- Born: Raquel del Pozo Epita 1938 Corisco, Spanish Guinea
- Died: 1992 (aged 53–54) Madrid, Spain
- Education: Madrid Royal Conservatory
- Occupations: Poet, author
- Writing career
- Pen name: Raquel Ilombé
- Language: Spanish

= Raquel Ilombé =

Equatoguinean poet (1938–1992)

Raquel del Pozo Epita (1938–1992), known as Raquel Ilombé, was an Equatorial Guinean poet and author, who wrote in Spanish.

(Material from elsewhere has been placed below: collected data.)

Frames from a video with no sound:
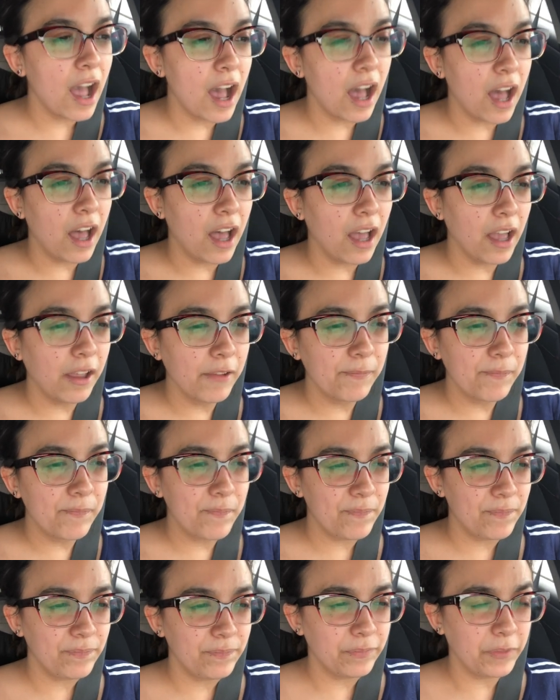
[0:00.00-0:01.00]

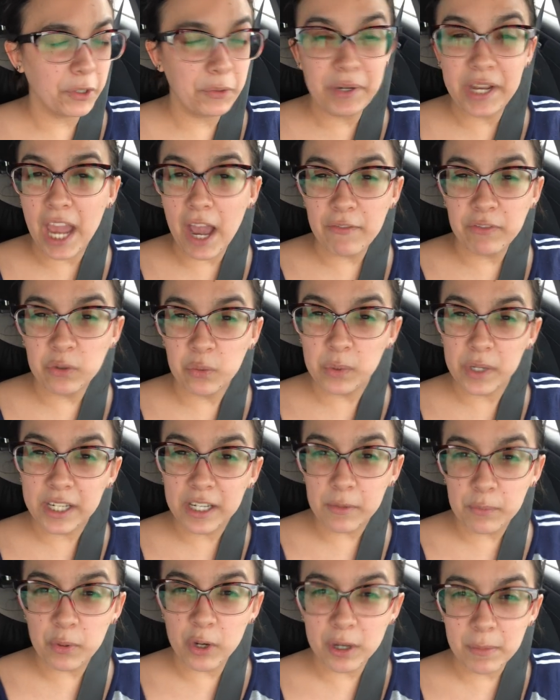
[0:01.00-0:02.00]
Um, we have a
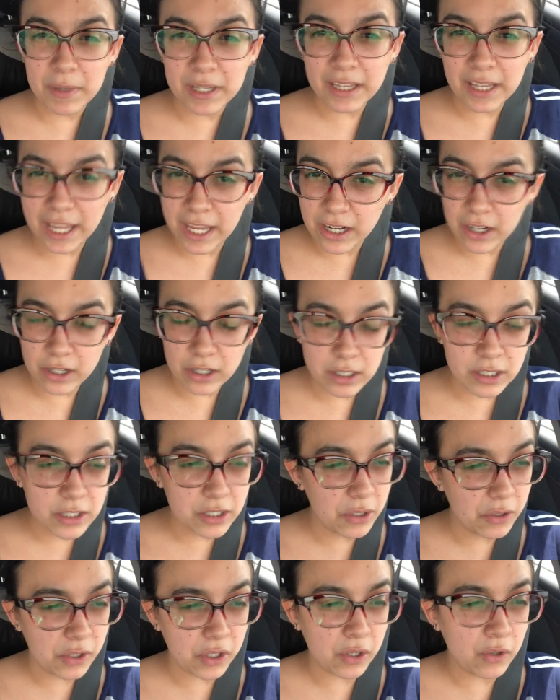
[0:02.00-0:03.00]
WIC appointment later,
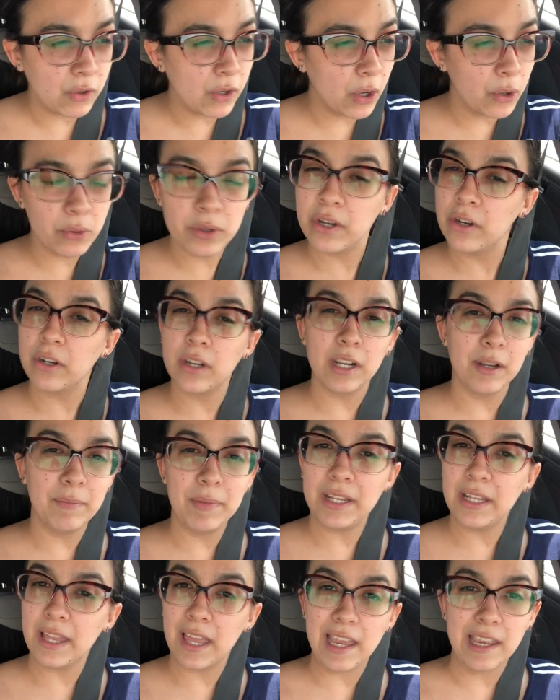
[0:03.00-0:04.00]
so you know they're gonna
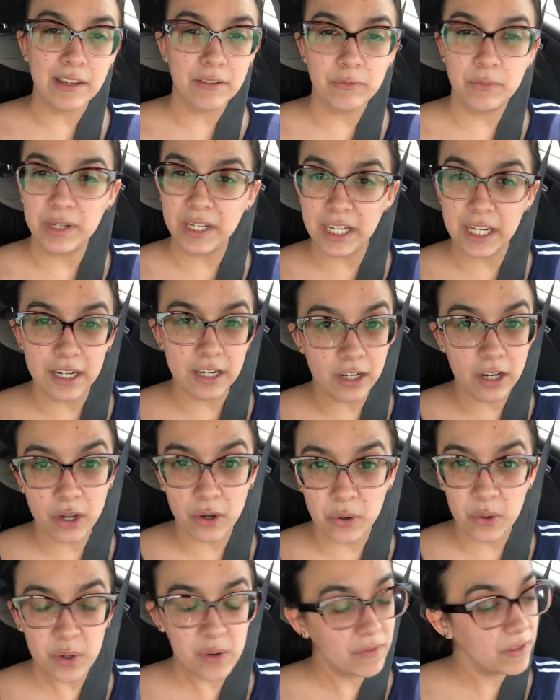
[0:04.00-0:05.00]
be like, we need to
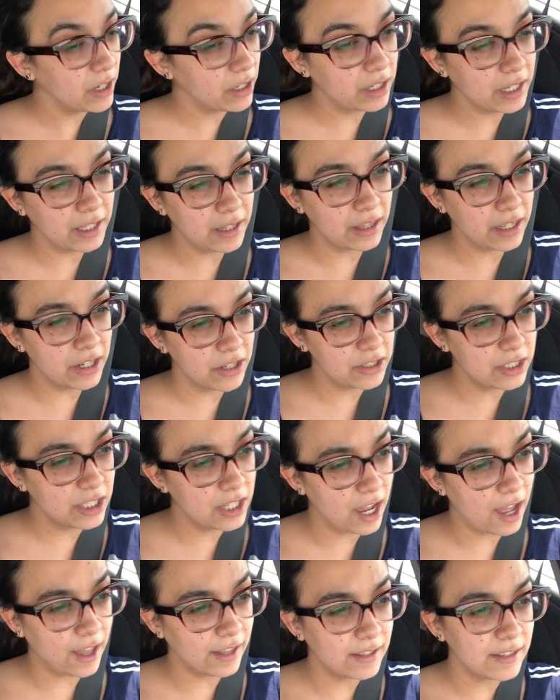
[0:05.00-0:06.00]
know if they're getting their
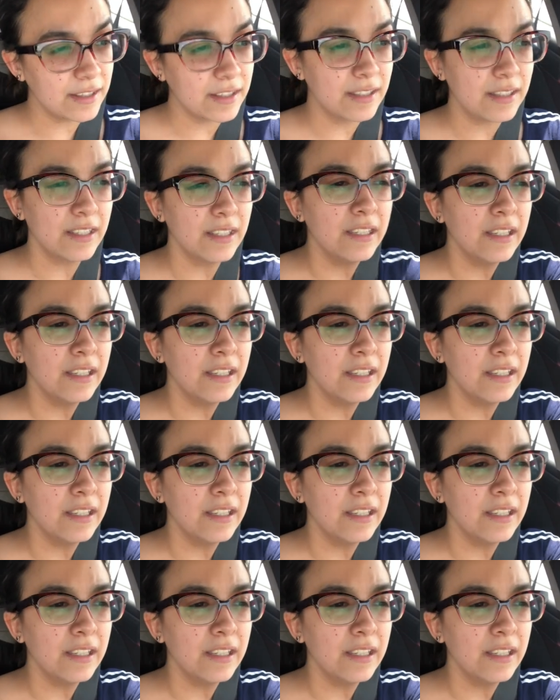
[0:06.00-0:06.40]
shots.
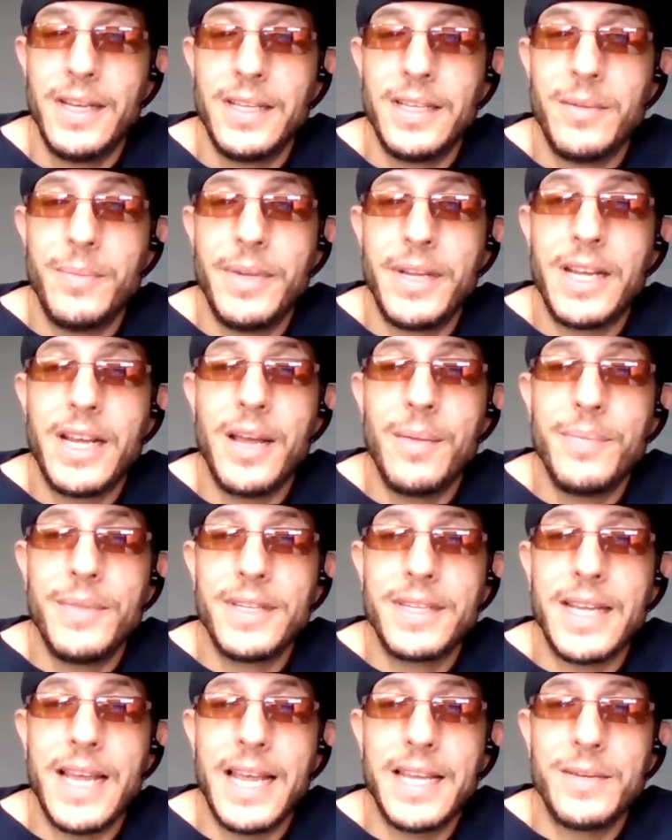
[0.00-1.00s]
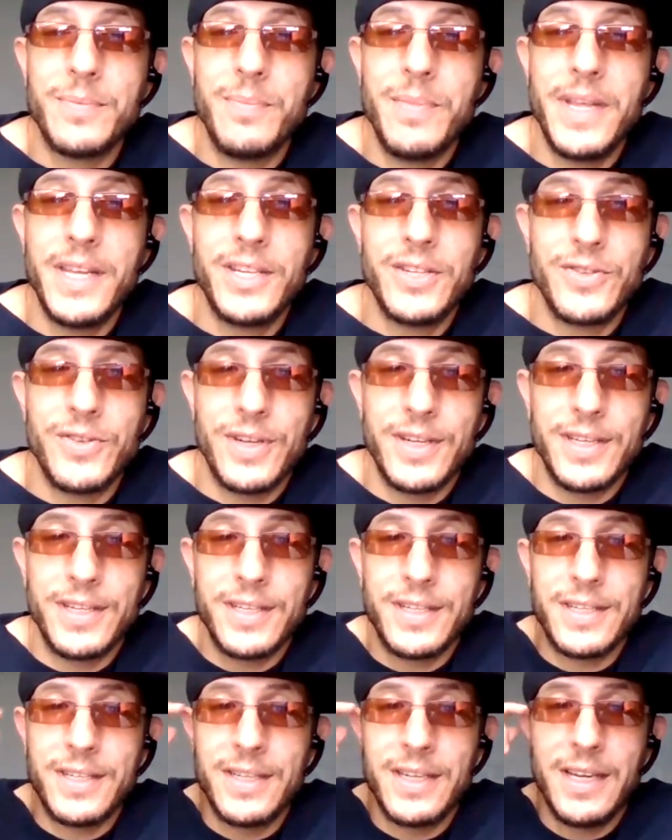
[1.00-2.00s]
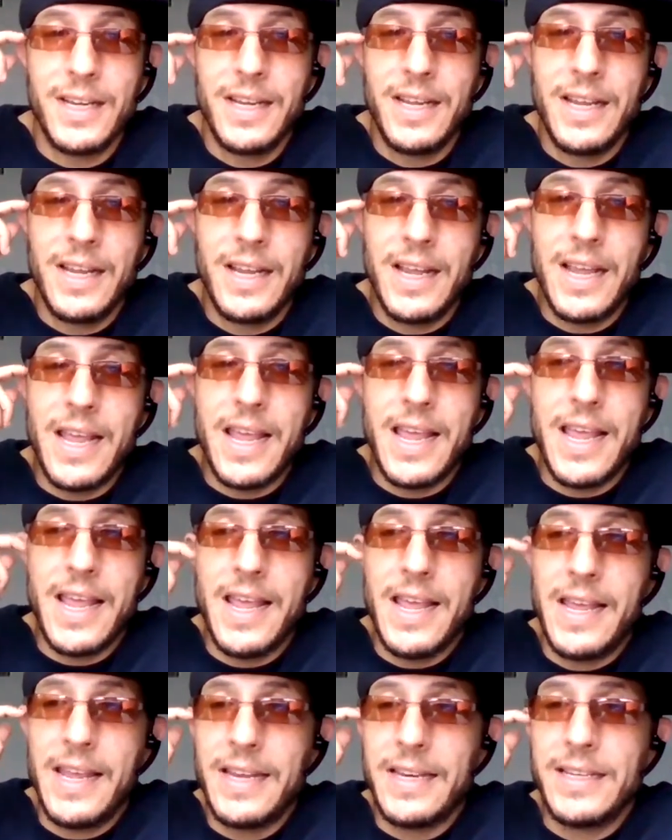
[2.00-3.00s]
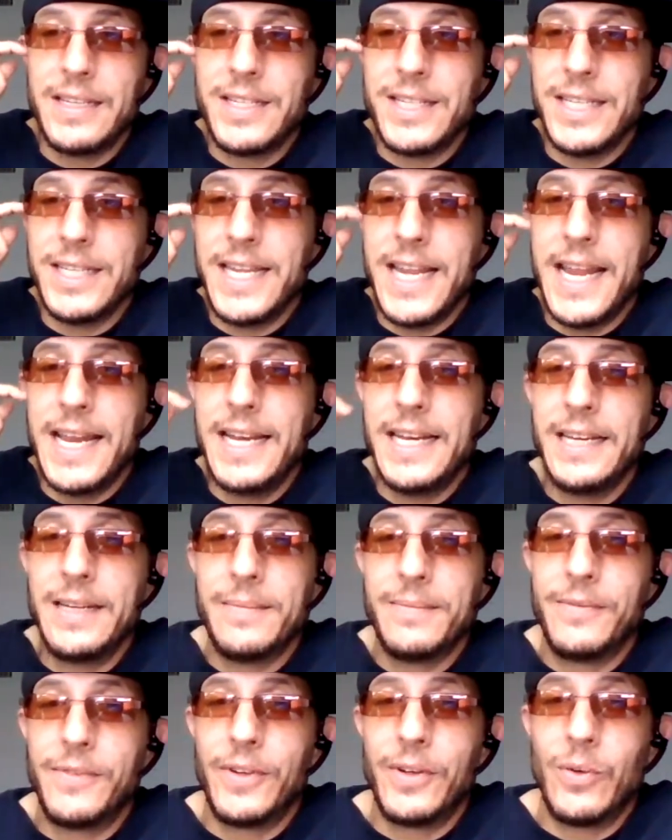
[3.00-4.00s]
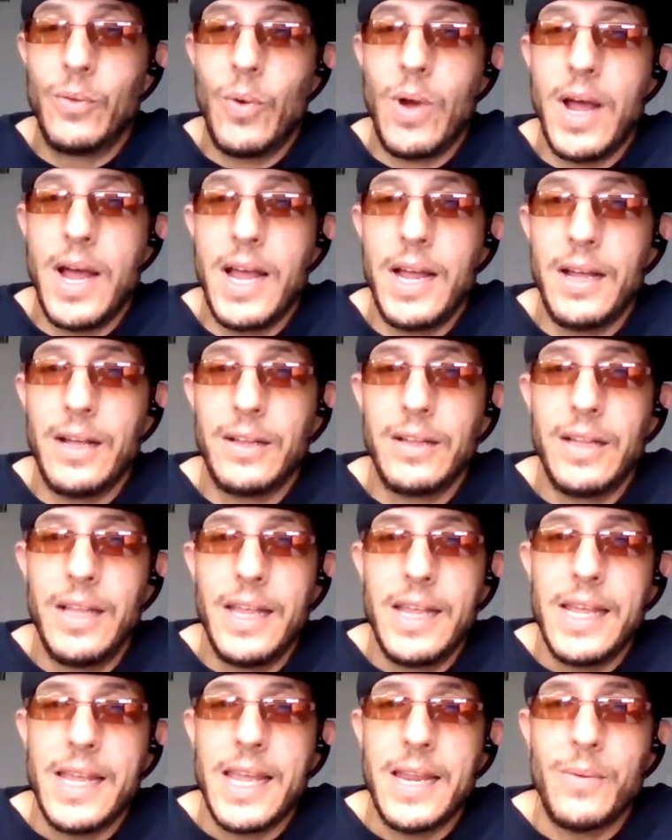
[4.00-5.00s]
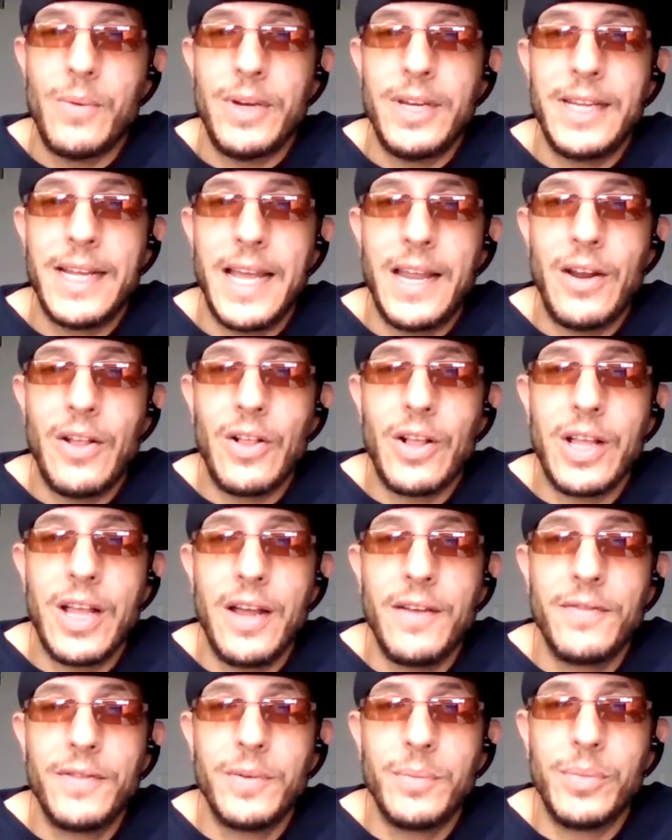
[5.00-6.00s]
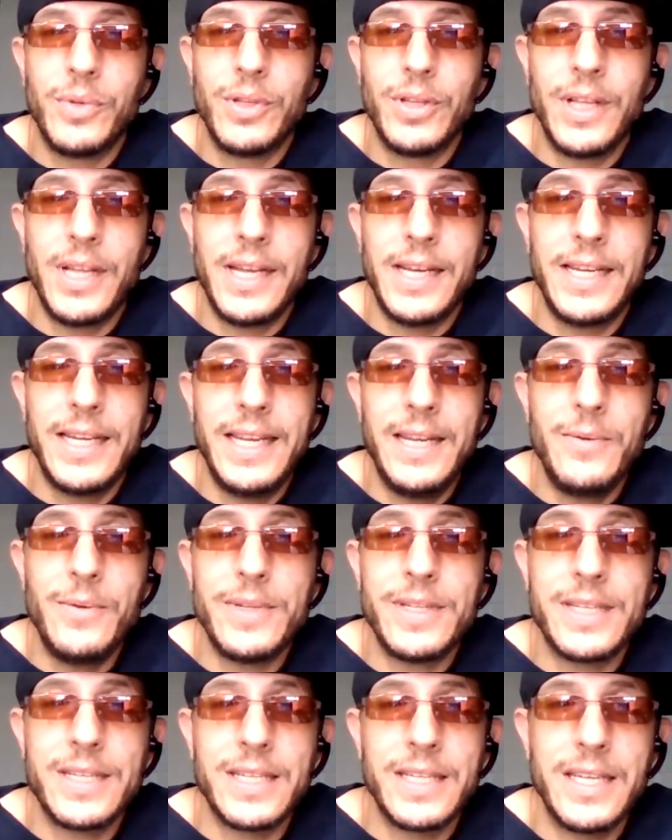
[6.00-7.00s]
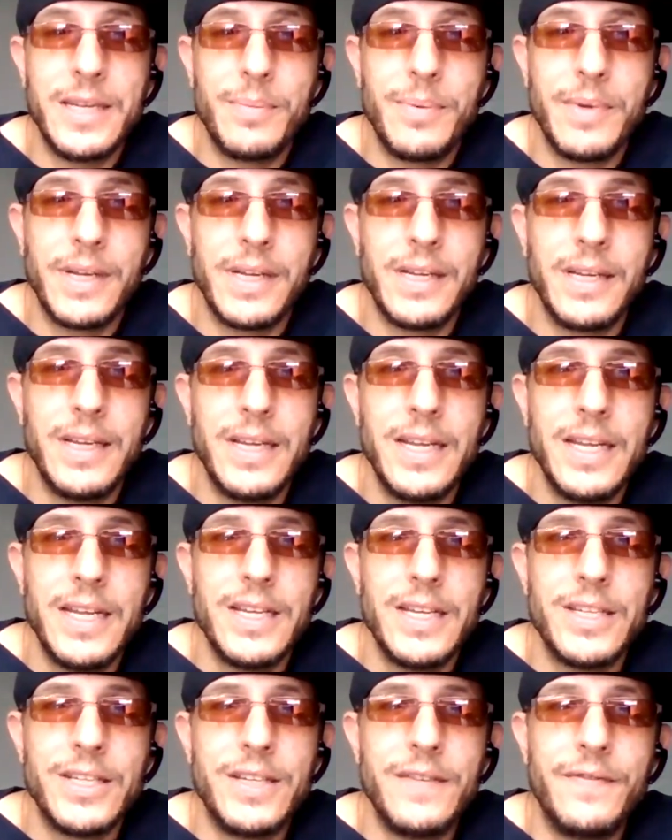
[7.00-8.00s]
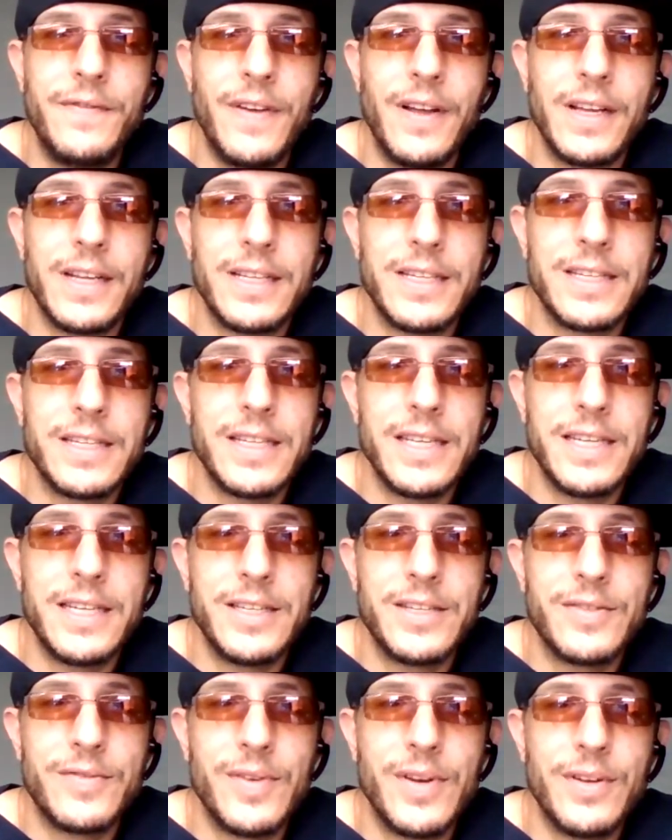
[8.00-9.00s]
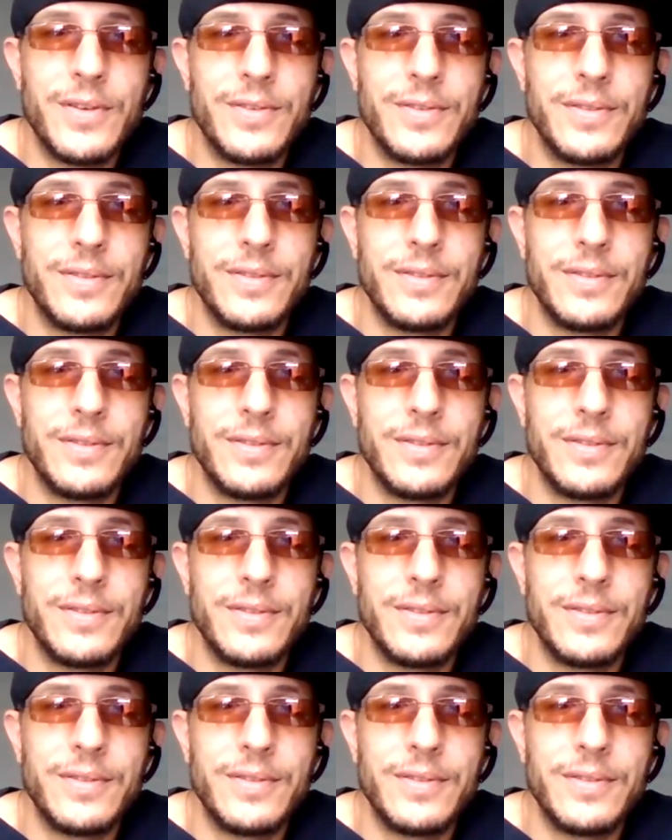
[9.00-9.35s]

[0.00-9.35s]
to become this guy's mistress. And she dated him for a while. And when he got all comfortable and he was sleeping, she fucking slit his throat.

==Background and early life==
She was born in Spanish Guinea (today Equatorial Guinea), on the island of Corisco, to an Equatorial Guinean mother and Spanish father. In her infancy, she moved to Burgos, Spain. She studied music and poem recital at the Madrid Royal Conservatory. She only returned to Equatorial Guinea later in life after she had married, and made several unhindered personal trips during the time of Francisco Macías Nguema. She died in Madrid in 1992.

==Poetry and writings==
Ilombé is "recognized as the first female published author of Equatorial Guinean literature." Her pseudonym originates from one of the four main characters of the Ndowe storytelling. In this oral tradition, "Ilombe" represents the character of the dutiful(obedient) daughter.

Her first major published work was Ceiba, a collection of poems published in 1978. One of the primary topics is love. Ilombé wrote poems between 1970 and 1977 and they are arranged chronologically. References to both traditional African values and Catholic values can be seen within the work, such as in the poem "Quién Soy" (English: "Who am I"). While her references to nature reflect both Spain and Equatorial Guinea, her poems do not specifically touch on the nature of her being in diaspora. The collection is named after the Ceiba pentandra tree, the national tree of Equatorial Guinea which is found on its flag; the tree is also considered sacred.

In 1981 she published Leyendas Guineanas (English: Guinean Legends), a collection of eight legends from the Guinean ethnic groups of the Fang, Bubi, and Ndowe. It is considered the first children's book of Equatoguinean literature. In order to get the information found in the book, she toured remote villages in Equatorial Guinea in search of disappearing oral culture.

She has also published the poems "Nerea", "Ausencia", and "Amor", and written but not published the poem "Olvido".